Accounts payable · Case study
Vendor Invoice Reconciliation
Upload one vendor invoice or a whole batch. The agent extracts each, finds the matching purchase order, contract and vendor-master record, applies an accounts-payable policy, and returns Approved, Flagged or Rejected with explicit discrepancy reasons.
- Role
- Designer and builder
- Stack
- Python, Streamlit, Gemini / Groq, Docker
- Data
- Synthetic, for demonstration
- Status
- Working prototype
The problem
Accounts payable has to catch duplicates, over-billing, wrong tax and freight treatment, contractor expense overruns and vendor fraud, usually by hand and under time pressure. Each check needs the invoice, the PO, the contract and the policy side by side.
How the agent works
- Goal: audit an invoice for full financial and policy compliance.
- Plan: extract fields, look up the PO, contract, vendor and policy, load invoice history, cross-check, run a policy review, then give a verdict. Every step is recorded in the report's trace.
- Memory: a reference store of structured PO, contract and vendor records. Past audits double as invoice history.
- Executor: deterministic policy rules. Only these rules can produce a Rejected verdict.
- AI review: an LLM reads the invoice, PO, contract and policy for anything the rules cannot see. Its findings are advisory, capped at warning level. It can add findings but never reject or downgrade.
The same principle as my P-card pipeline: rules decide, AI advises. It keeps outcomes explainable and defensible.
What the rules check
- Three-way match, with price, quantity and total tolerances
- Cumulative billing and not-to-exceed limits on a PO
- Freight and sales-tax rules, contractor T&E limits, milestone billing
- Duplicate and reprint detection
- Vendor-master and bank-fraud red flags
- Contract validity, payment terms and tiered approval authority
Thresholds live in a configuration file, so a finance team can tune tolerances without touching code.
Built for real inputs
Invoices can be PDFs or images, including scanned, image-only documents.

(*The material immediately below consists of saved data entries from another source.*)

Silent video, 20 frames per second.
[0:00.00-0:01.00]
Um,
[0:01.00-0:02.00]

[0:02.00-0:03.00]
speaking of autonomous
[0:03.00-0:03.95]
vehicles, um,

Calls request structured JSON from Gemini first and fall back to Groq on any failure, with text extraction for PDFs and a vision model for images. The app has a multi-file uploader, a batch summary table with CSV export, and a per-invoice audit dashboard.

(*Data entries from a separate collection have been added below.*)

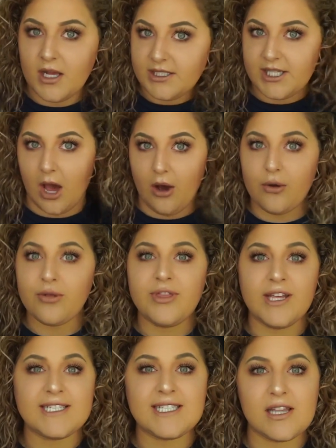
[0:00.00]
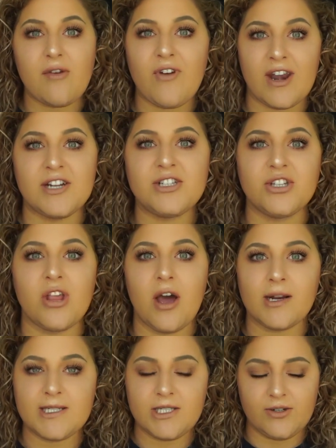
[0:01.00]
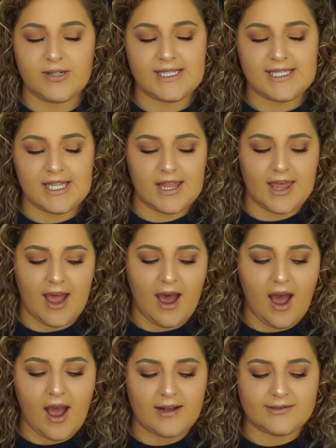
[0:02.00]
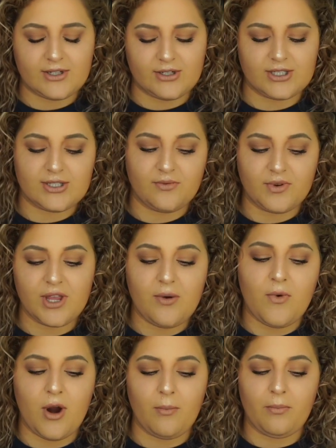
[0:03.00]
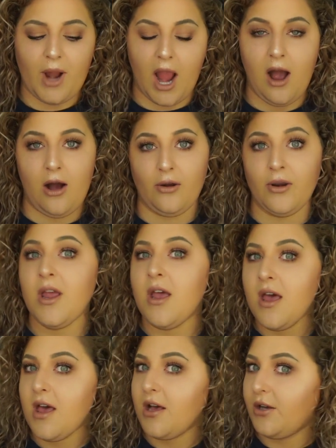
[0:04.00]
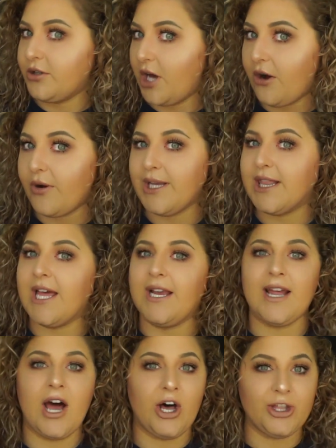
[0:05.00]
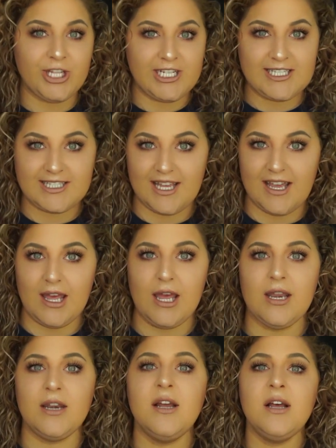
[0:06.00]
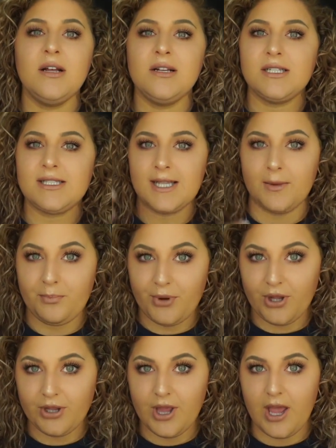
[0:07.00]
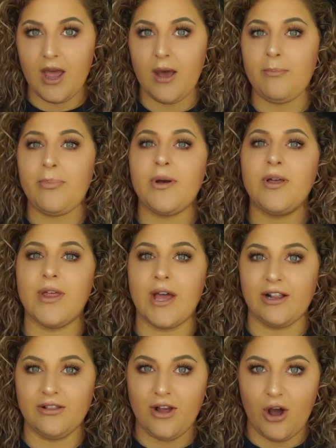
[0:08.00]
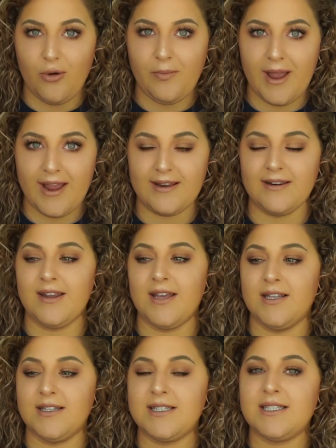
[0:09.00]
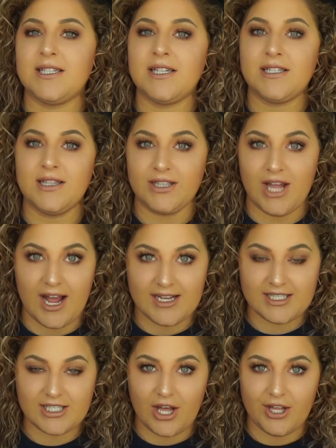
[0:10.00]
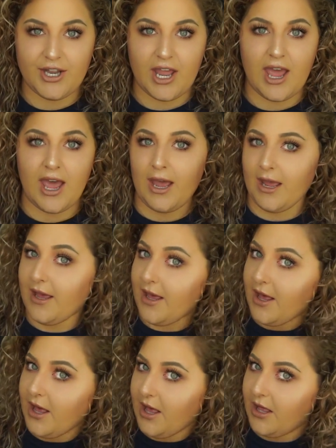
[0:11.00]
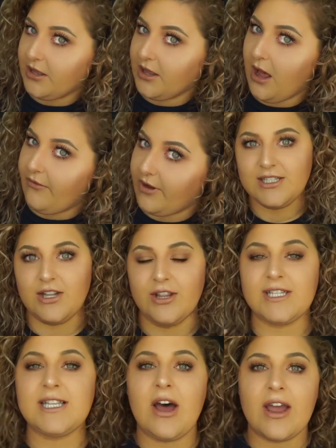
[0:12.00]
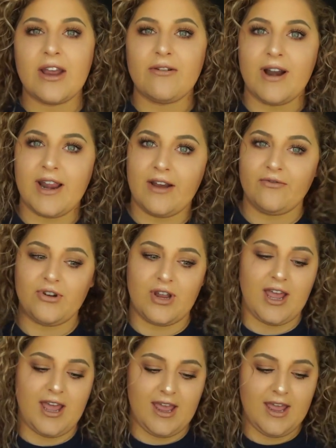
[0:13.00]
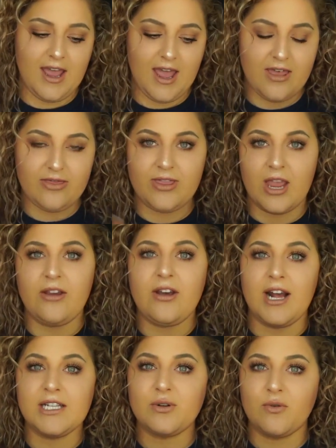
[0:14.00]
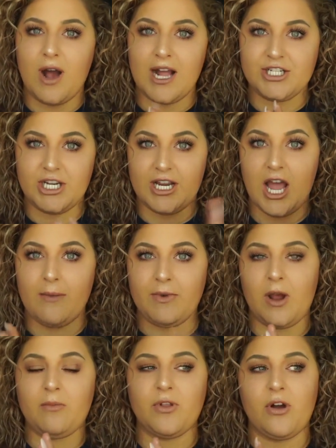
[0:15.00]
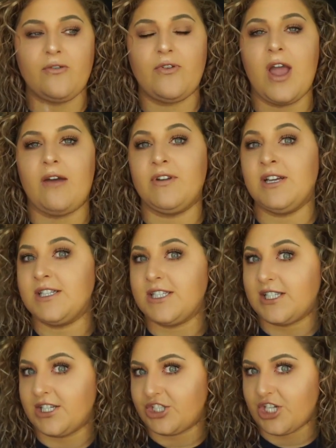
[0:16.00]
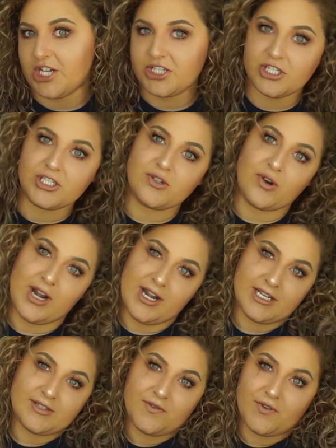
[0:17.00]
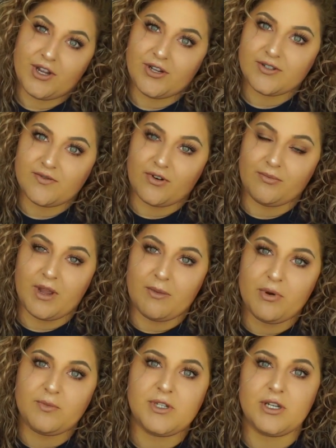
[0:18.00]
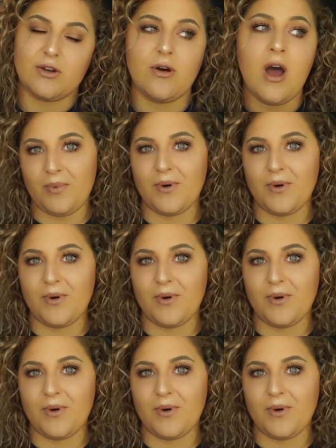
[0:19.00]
So this is the finished look. You can see the eyes, they're just a really warm brown, glowy, like healthy skin, simple lip, like low maintenance, lasts all day. Love it. So this is how I get ready every day. Thank you guys for watching. Comment down below if you have any suggestions or ideas for videos for me and Poop to do.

Every audit is saved as JSON, and later audits read those to catch duplicate invoices and cumulative over-billing. Batches are processed in filename order so an original is on record before its reprint.
Testing
The repo ships 13 test invoices covering clean, duplicate, fraud, over-billing, T&E and scanned cases, plus a unit test suite. All vendors, contracts and invoices are synthetic.